India has approved the world’s first DNA-based vaccine against Covid-19 for emergency use.
The three-dose ZyCoV-D vaccine prevented symptomatic disease in 66% of those vaccinated.
India’s second homegrown COVID-19 vaccine can be applied using a needle-free injector.
India declared intention to produce 120 million doses every year.
Previous DNA vaccines have worked well in animals but not humans.
India has so far given more than 570 million doses of three previously approved vaccines – Covishield, Covaxin and Sputnik V.
About 13% of adults have been fully vaccinated.
Meanwhile, 47% of this segment have received at least one shot since the beginning of the drive in January.
Growing Concerns Over Restrictions Relief
The approval for ZyCoV-D comes with vaccination rates picking up across the country over the last few weeks.
However, the World Health Organization (WHO) has warned governments worldwide to ease COVID-19 restrictions too soon.
The UN health agency’s top emergency expert Mike Ryan warned of a new wave of infections, saying the pandemic was just getting started for much of the world.
He also warned countries that did so “risked paying a heavy price for rushing back to normality.”
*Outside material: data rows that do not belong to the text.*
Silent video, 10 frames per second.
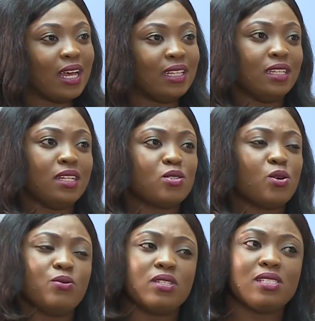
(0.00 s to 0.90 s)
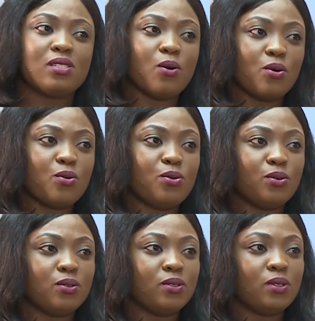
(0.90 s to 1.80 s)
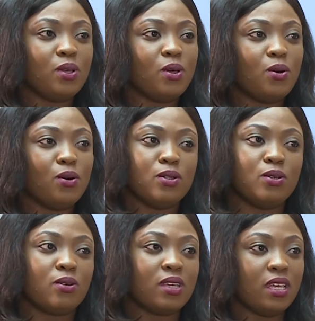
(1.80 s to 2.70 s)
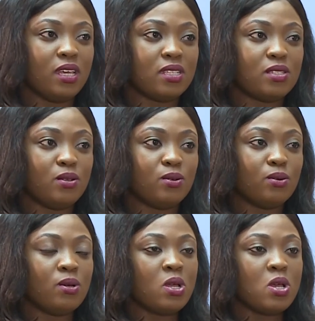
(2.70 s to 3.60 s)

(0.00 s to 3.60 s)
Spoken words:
And then there's always this uncle on your case, you know.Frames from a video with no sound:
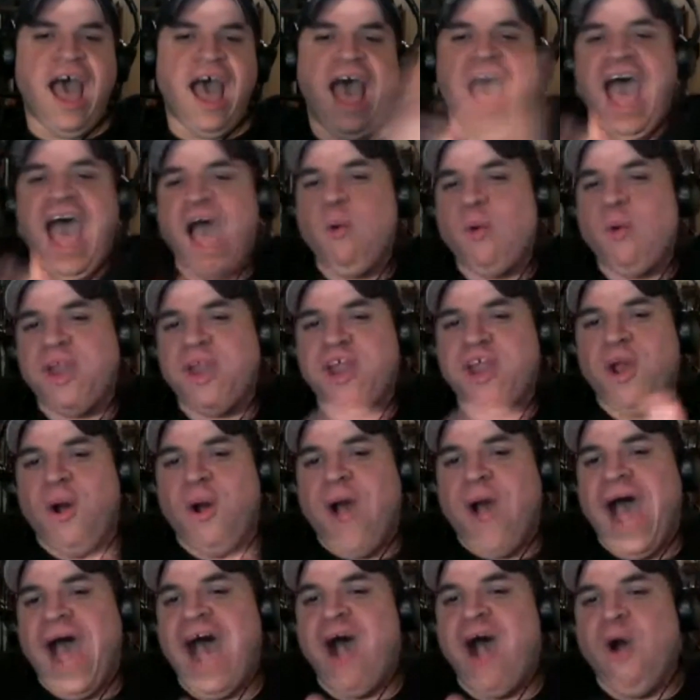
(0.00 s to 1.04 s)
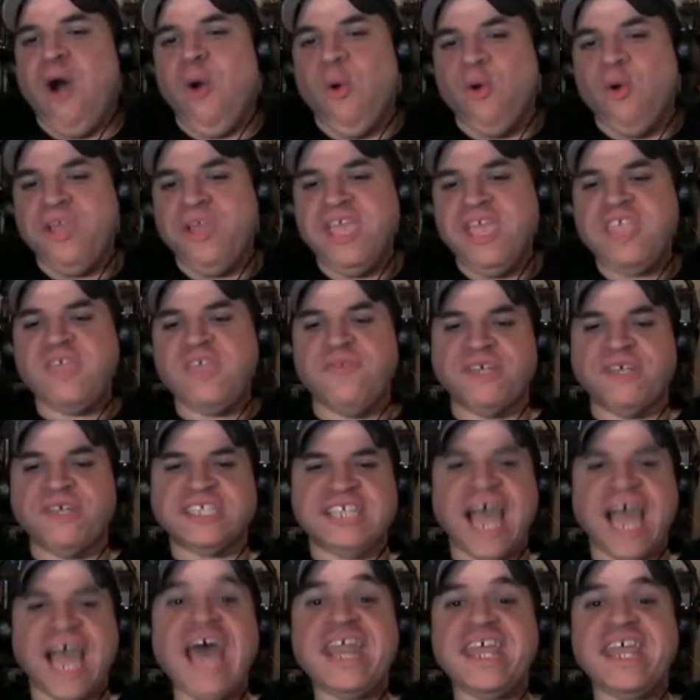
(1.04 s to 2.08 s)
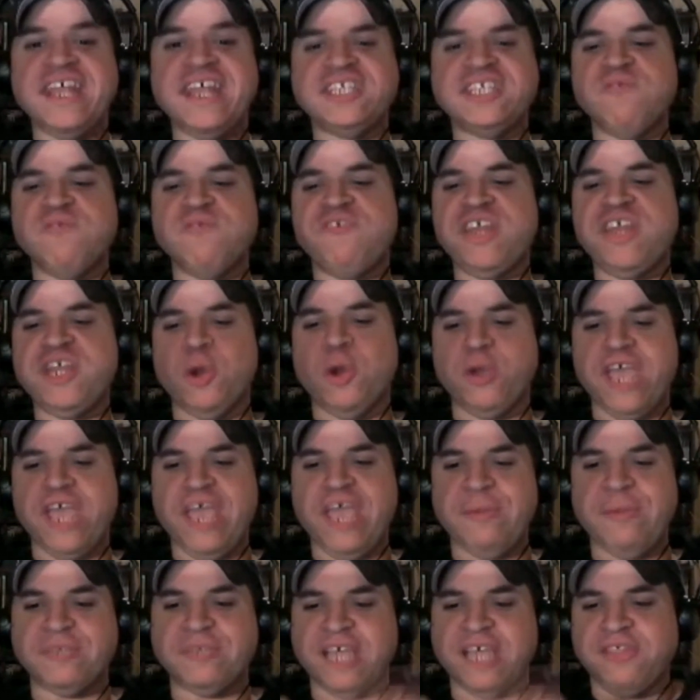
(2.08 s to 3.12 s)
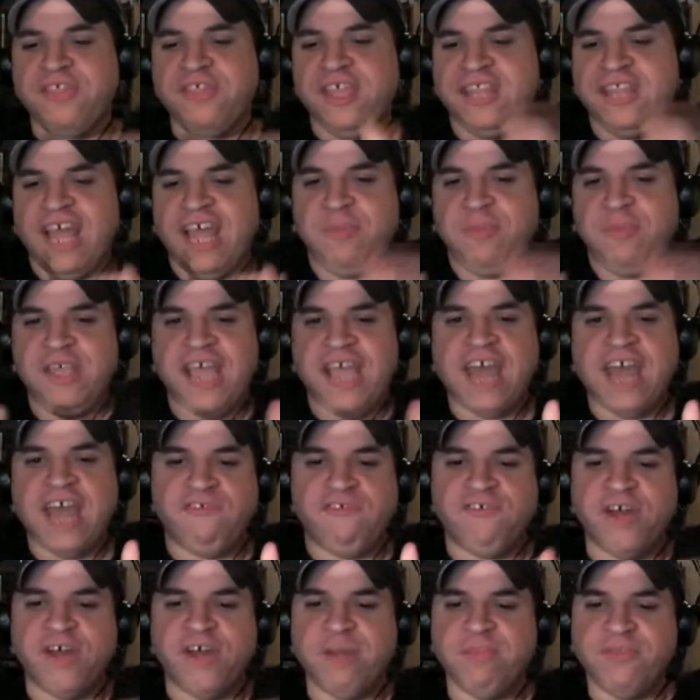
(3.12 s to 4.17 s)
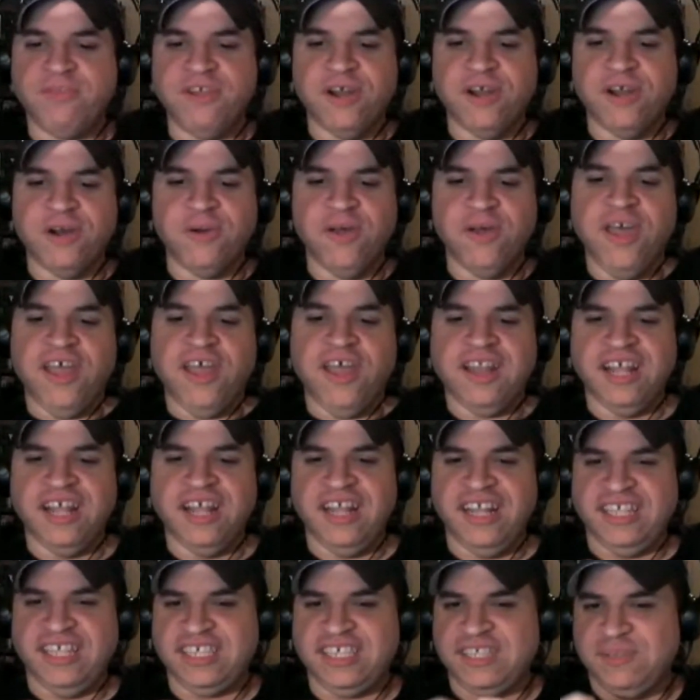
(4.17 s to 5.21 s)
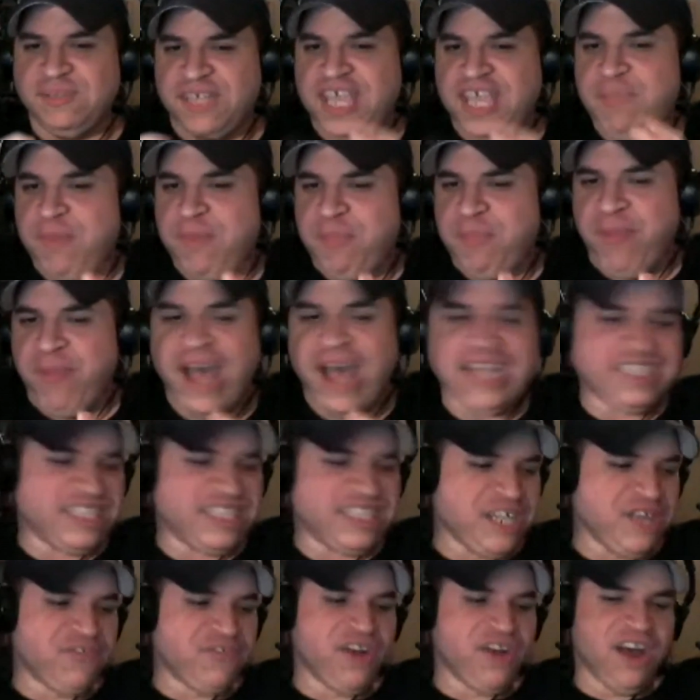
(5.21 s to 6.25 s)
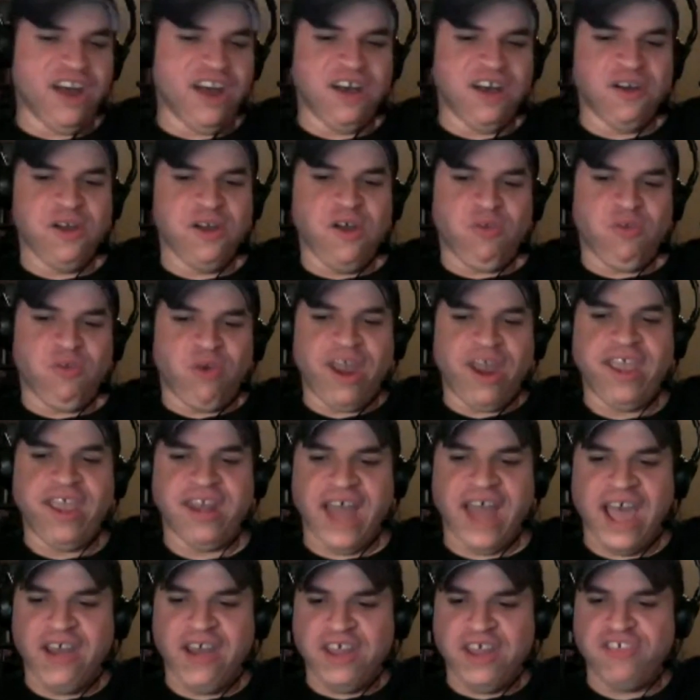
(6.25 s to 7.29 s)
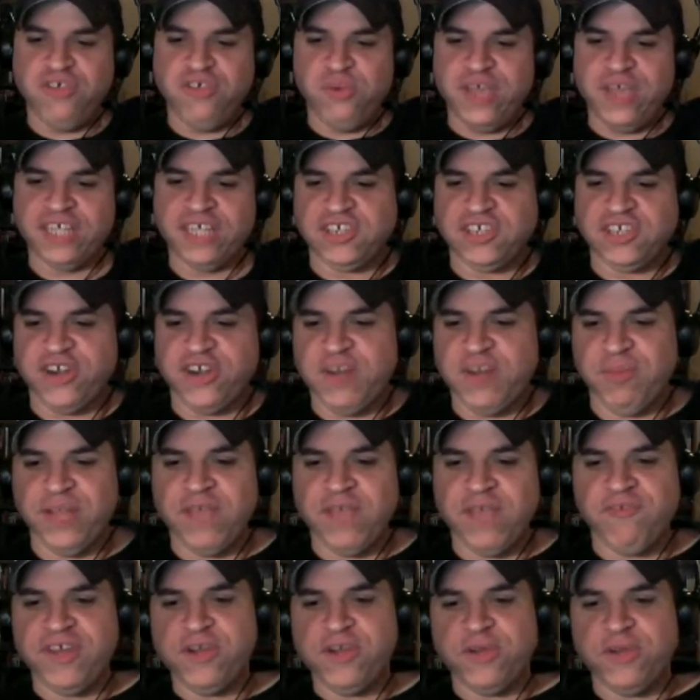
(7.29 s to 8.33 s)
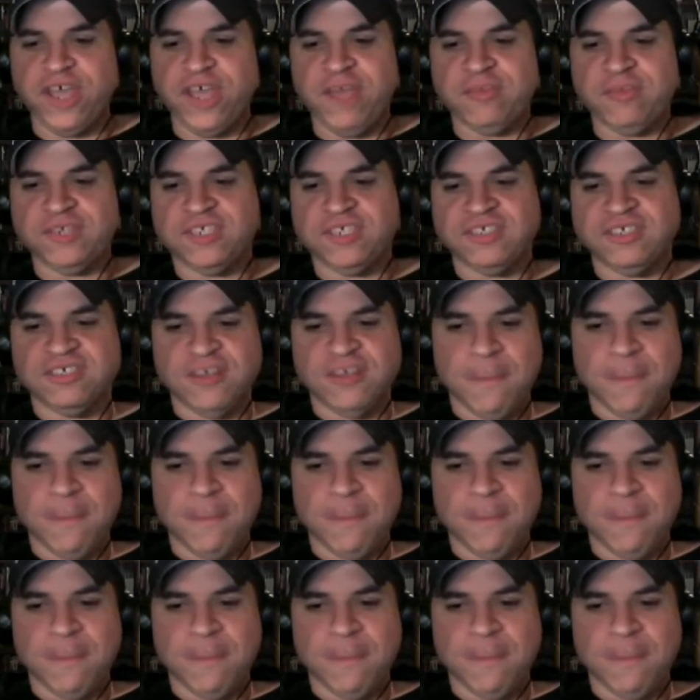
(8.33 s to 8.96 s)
I want to know how each of us got into video games. I think that'd be kind of fun, you know. Let, let's keep it positive. Uh, Ryan, how did you get started playing video games?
“All of the countries of the Americas, we still have nearly one million cases a week,” he said. “And the same in Europe…with half a million cases a week. It’s not like this thing has gone away,” Ryan added. “It isn’t over.”
This came as some countries declared a plan to ease the coronavirus restrictions further.
India has so far recorded at least 433,589 deaths and more than 32 million COVID-19 infections after the spread of Delta variant.
Delta variant is more transmissible than others and was first identified in India, but it has spread rapidly in the UK.
However, Portugal was the first European Union nation to announce that the Delta variant was now dominant on its territory.